**TASK TO COMPLETE:** Return every entry exactly as written, with the pictures removed.

**EXTRACTED ENTRIES:**
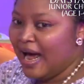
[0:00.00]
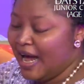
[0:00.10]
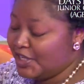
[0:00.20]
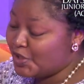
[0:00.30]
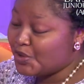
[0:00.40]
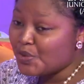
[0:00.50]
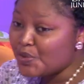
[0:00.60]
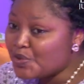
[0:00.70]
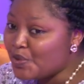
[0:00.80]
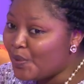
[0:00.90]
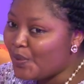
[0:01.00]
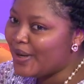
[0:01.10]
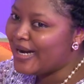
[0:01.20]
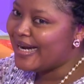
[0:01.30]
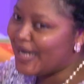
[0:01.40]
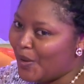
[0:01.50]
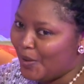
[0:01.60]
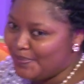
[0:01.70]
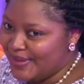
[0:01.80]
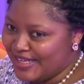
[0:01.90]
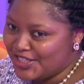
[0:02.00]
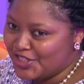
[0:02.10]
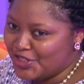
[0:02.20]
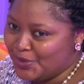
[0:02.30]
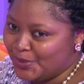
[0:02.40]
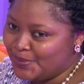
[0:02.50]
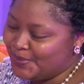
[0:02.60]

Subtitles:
As you do so, God bless you.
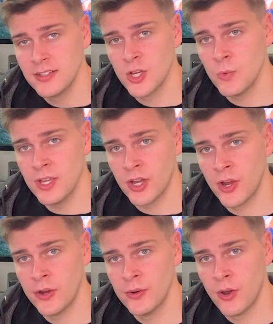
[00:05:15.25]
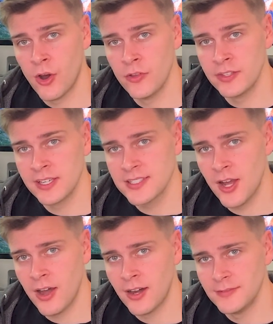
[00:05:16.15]
that we go on the
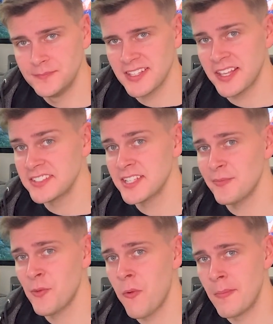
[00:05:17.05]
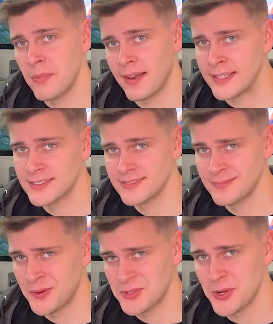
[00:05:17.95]
guitar, except for one place,
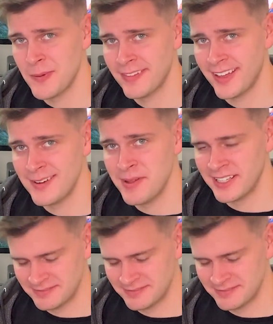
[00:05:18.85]
and we'll talk about that in a minute.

**WRITTEN RESPONSE:**
[0:00.00]
[0:00.10]
[0:00.20]
[0:00.30]
[0:00.40]
[0:00.50]
[0:00.60]
[0:00.70]
[0:00.80]
[0:00.90]
[0:01.00]
[0:01.10]
[0:01.20]
[0:01.30]
[0:01.40]
[0:01.50]
[0:01.60]
[0:01.70]
[0:01.80]
[0:01.90]
[0:02.00]
[0:02.10]
[0:02.20]
[0:02.30]
[0:02.40]
[0:02.50]
[0:02.60]

Subtitles:
As you do so, God bless you.
[00:05:15.25]
[00:05:16.15]
that we go on the
[00:05:17.05]
[00:05:17.95]
guitar, except for one place,
[00:05:18.85]
and we'll talk about that in a minute.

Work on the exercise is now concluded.